When a marriage ends, a couple’s hurt and disdain towards each other don’t just magically disappear overnight. So, when it comes raising your kids in harmony together after a high conflict separation or divorce – otherwise known as co-parenting – what do you do if you and your ex can’t set aside your differences? Fortunately, there is more than one parenting plan available for divorced parents.

What is parallel parenting?

Unlike with co-parenting, exes who follow a parallel parenting plan will have very limited contact with each other. While they will communicate to consult one another about their child on a basic level, essentially, both parents will have separate lives and parenting styles that run parallel to each other but never intersect.
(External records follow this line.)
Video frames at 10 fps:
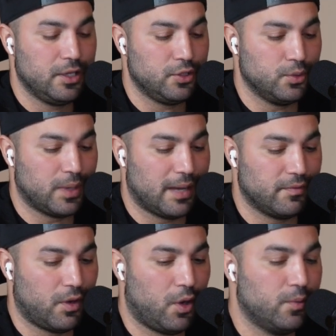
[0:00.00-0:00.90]
You
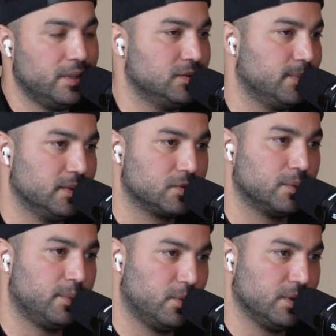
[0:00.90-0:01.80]
have always been
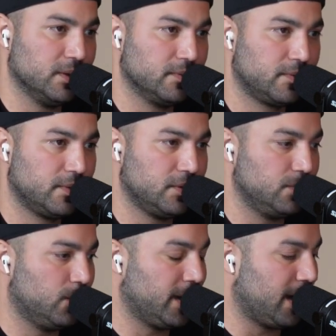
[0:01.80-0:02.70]
supportive.
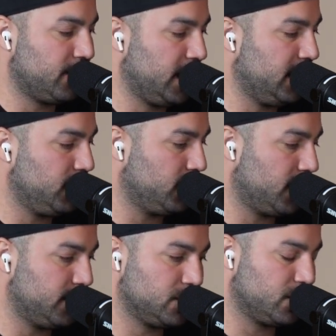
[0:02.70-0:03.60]
When I've hit you
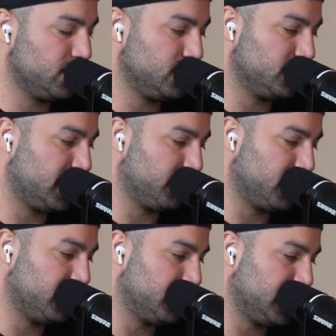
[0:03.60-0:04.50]
up and told you, like,
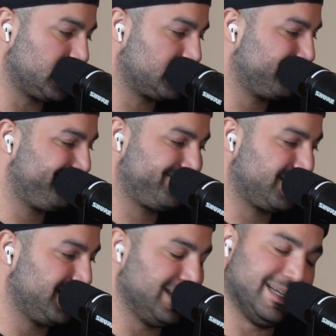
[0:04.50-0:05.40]
brother, like,
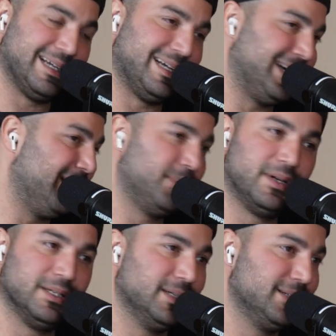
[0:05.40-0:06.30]
yeah, I'm
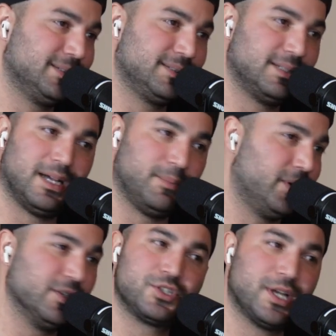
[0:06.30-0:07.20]
on
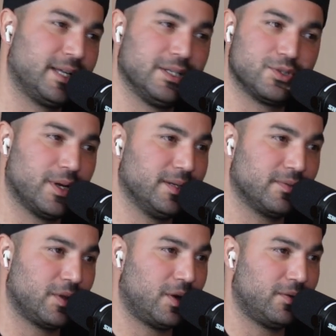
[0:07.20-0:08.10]
a shaky train
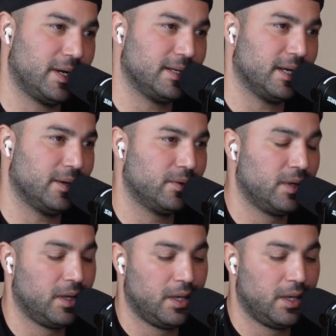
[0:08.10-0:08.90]
of thought right now,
While co-parenting offers children the benefit of consistency across both parents’ households and more structure, sometimes co-parenting peacefully with an ex-spouse simply isn’t an option.

What are the benefits of parallel parenting?
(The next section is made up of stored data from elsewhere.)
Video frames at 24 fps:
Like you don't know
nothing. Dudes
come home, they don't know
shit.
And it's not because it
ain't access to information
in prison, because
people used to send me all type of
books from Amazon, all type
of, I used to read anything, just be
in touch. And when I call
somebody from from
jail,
If rising above past resentments towards an ex-spouse isn’t feasible or you have differing opinions on house rules or child-rearing, parallel parenting might be in the best interests of you and your children. Some benefits that parallel parenting offers to families include:

  • Reducing conflict with your ex: When you limit your interactions with a difficult ex, it usually means there are less opportunities for conflicts to arise. It can be harmful for your child to witness high conflict during and after a divorce. With parallel parenting, you can ensure you don’t make your kids feel as though they must choose sides.
  • Honoring individual parenting styles: After a divorce, some ex-couples have great difficulty agreeing on things such as education, discipline, house rules, religion or overall parenting styles. However, with parallel parenting, you don’t have to compromise over how you raise your child in your home.
  • Create a conflict-free environment: In some instances, parallel parenting is the best way to reduce stress and anxiety in children. By limiting in-person interactions with your ex, you can provide a more peaceful and supportive environment for your child to thrive.

Whether you are on peaceful terms with your ex or mortal enemies, raising a child together after divorce will always come with unique challenges. Fortunately, by finding the right parenting plan, you can help your child adjust to their new way of life.